Du hast nichts übersehen und siehst alles richtig. Außer vielleicht, dass bei der Anteilsklasse nach 6.000.000 ausgegebenen Anteilen die Ausgabe eingestellt wird (gefühlsmäßig erreicht).

Nur muss die Bank ja auch leben, oder? Was meinst du mit "Ein Schelm, ...". Eine Anteilsklasse, die für Honorarberater aufgelegt wird, ist halt nur für die, Vermögensverwalter oder andere interessant, welche die Bestandsprovision abrechnen. Offensichtlich hat man seitens FvS eine Marktlücke gesehen aber warum sollten, die, die kein Honorar von dir bekommen, diese verwenden? Gehst du davon aus, dass die Bank oder irgendwer seine Dienste umsonst leistet?

Die Abschlusskosten (also der Ausgabeaufschlag) ist eher verhandelbar. Insbesondere bei höheren Beträgen. Aber wer soll Kunden, die nur in Produkten investiert sind, die laufend nichts bringen, ohne Honorar beraten oder betreuen? Oder hast du (den vollen) Ausgabeaufschlag gezahlt oder bezahlst laufend Honorar? Insgesamt sollte es freilich im Rahmen sein.
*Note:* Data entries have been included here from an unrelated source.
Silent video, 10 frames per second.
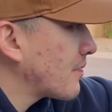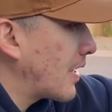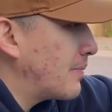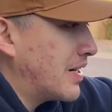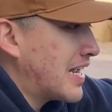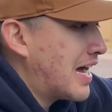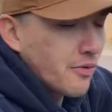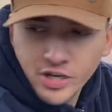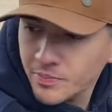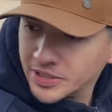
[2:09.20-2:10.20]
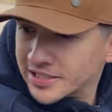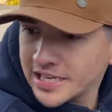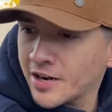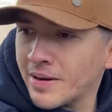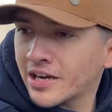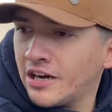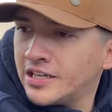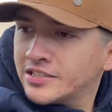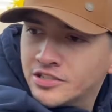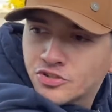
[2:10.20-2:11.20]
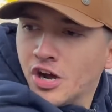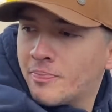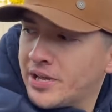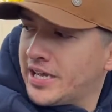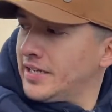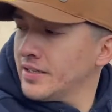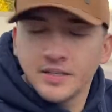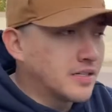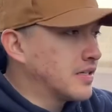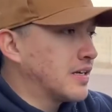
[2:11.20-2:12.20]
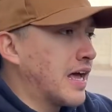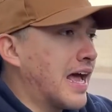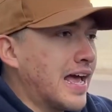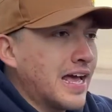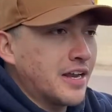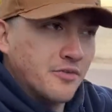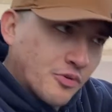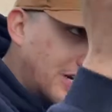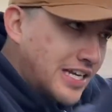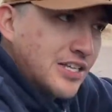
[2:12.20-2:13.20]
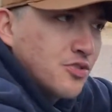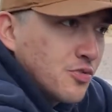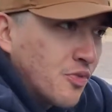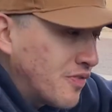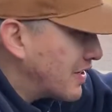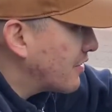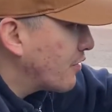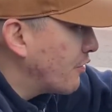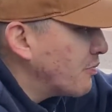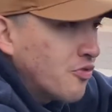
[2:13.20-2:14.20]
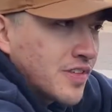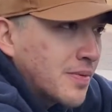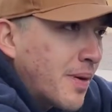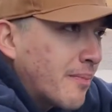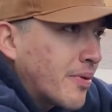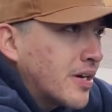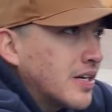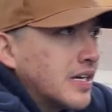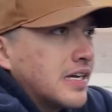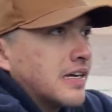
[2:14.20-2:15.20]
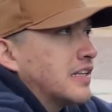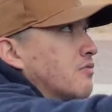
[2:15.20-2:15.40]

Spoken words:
but yeah, we're gonna put the tire back on, drop it, and we're gonna get to removing the bumper, and then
Die Anteilsklasse R ist für Privatanleger, die Anteilsklasse F für institutionelle Investoren. Bei der Anteilsklasse F ist nicht nur eine höhere Mindestanlagesumme vorgegeben, sondern die Managementgebühr ist geringer, die Bestandprovision für die Depotbank ist geringer und man kann in Privatkundendepots bei manchen Banken diese Fonds nicht kaufen bzw. auch nicht einmal halten.

Bei ING-Diba könnte man diesen Fonds kaufen. Die FFB hat eine Reihe von F Anteilsklassen der FvS-Fonds aus dem Sortiment genommen - wahrscheinlich lohnte sich hier die Vertriebsvereinbarung nicht mehr.

Ich habe auch einige institutionelle Tranchen von Fonds, die über die Börse gekauft wurden, im Depot aus Gründen der besseren Kostenstruktur.